Work instructions: The copy must run from the line containing "[0:03.00-0:04.00]" through the final line of the records, both included, exactly as written. It should contain no pictures.

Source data
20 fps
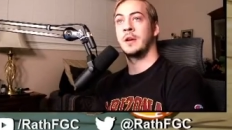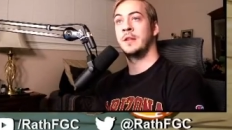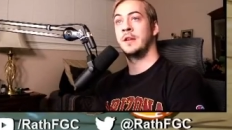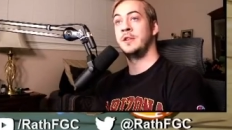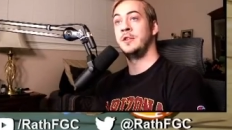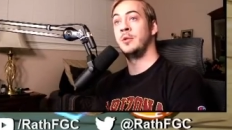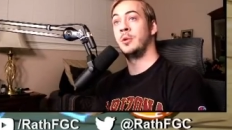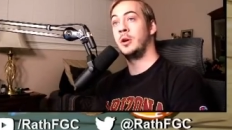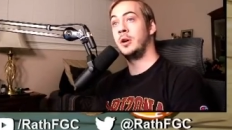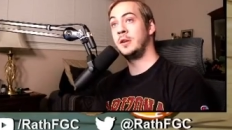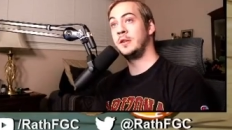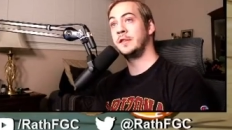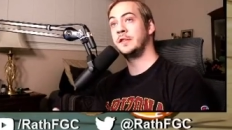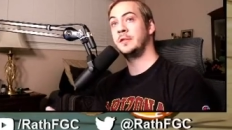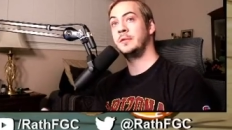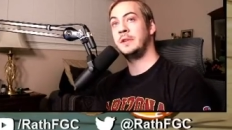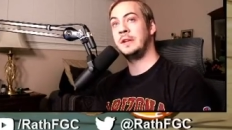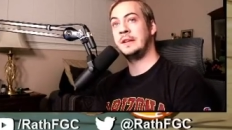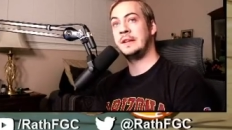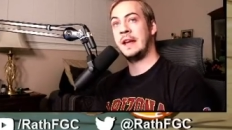And then you
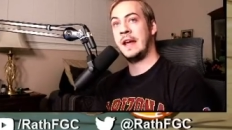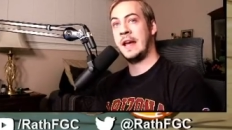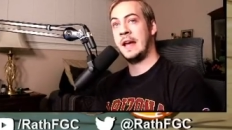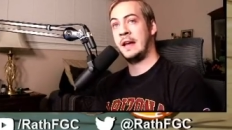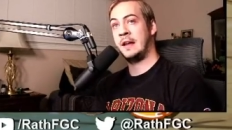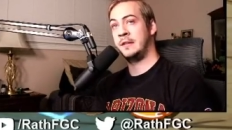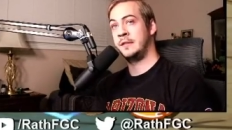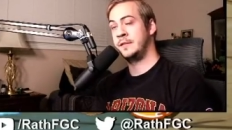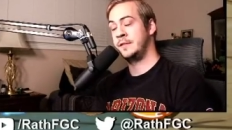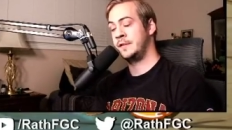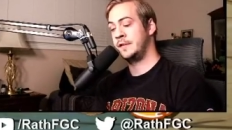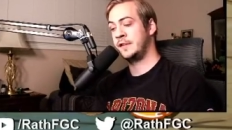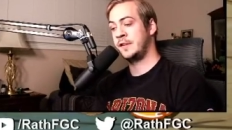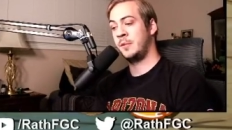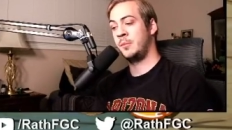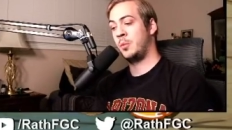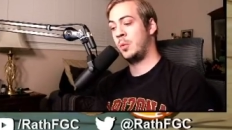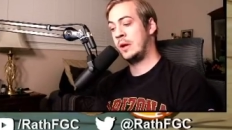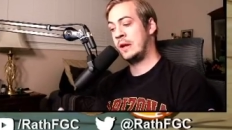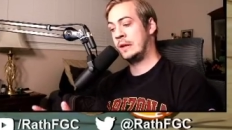also need to have
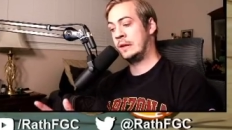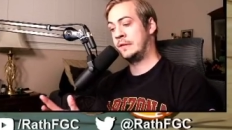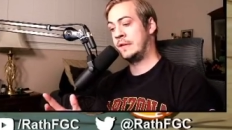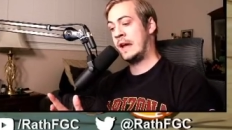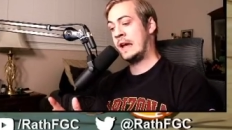some way of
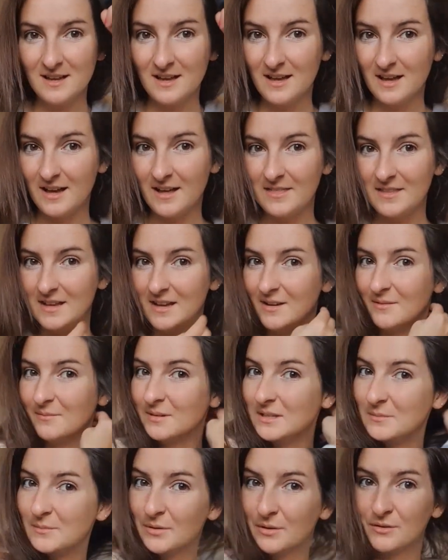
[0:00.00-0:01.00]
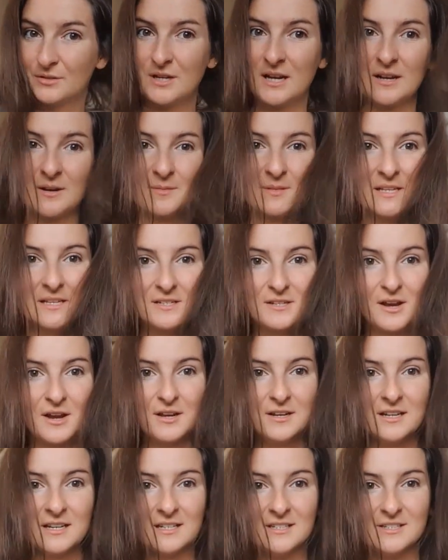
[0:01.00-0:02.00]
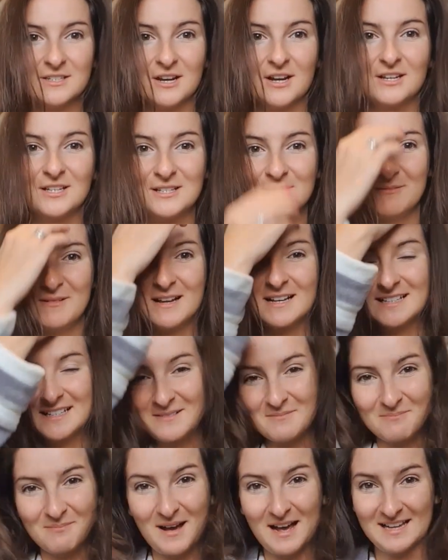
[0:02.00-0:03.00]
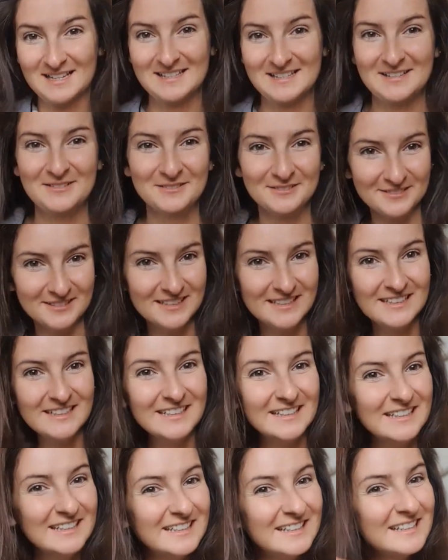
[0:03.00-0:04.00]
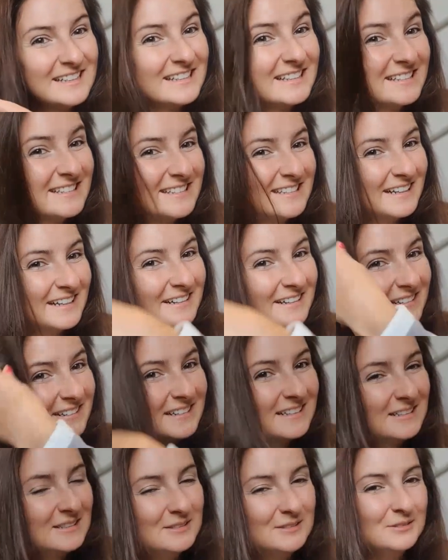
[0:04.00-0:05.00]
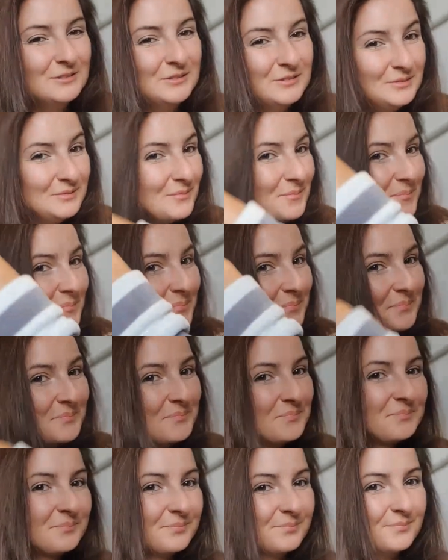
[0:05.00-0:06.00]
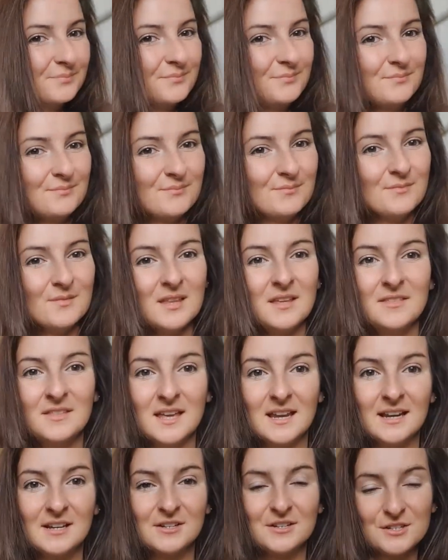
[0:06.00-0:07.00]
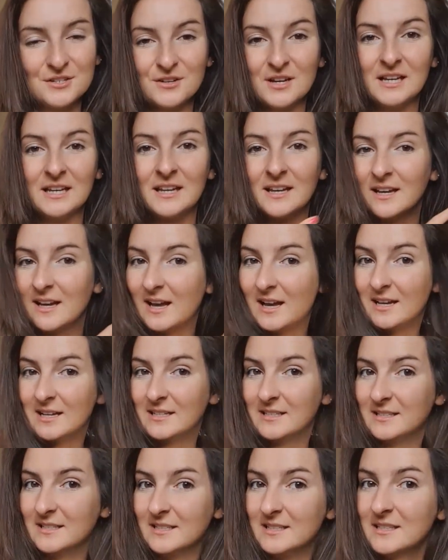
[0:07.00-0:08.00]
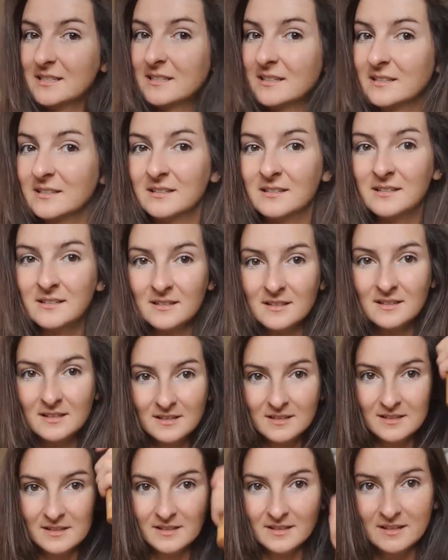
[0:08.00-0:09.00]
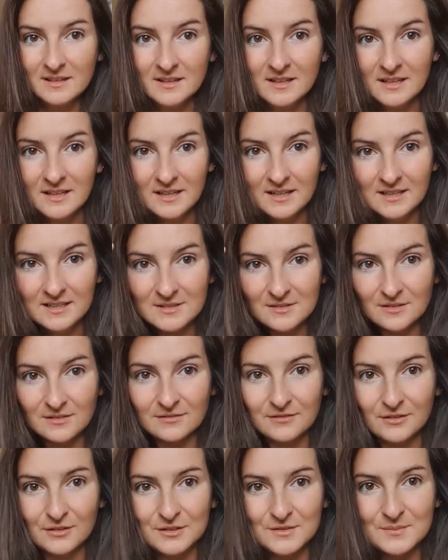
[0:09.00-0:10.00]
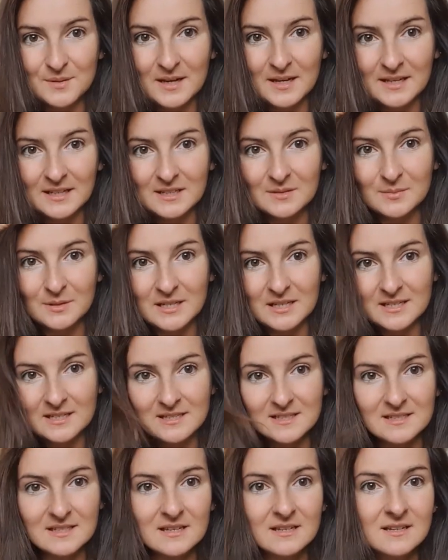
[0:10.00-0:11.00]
and then when you blow dry it upside down, it just makes it massive. So then I just straighten it and it sort of falls back into place.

Task answer:
[0:03.00-0:04.00]
[0:04.00-0:05.00]
[0:05.00-0:06.00]
[0:06.00-0:07.00]
[0:07.00-0:08.00]
[0:08.00-0:09.00]
[0:09.00-0:10.00]
[0:10.00-0:11.00]
and then when you blow dry it upside down, it just makes it massive. So then I just straighten it and it sort of falls back into place.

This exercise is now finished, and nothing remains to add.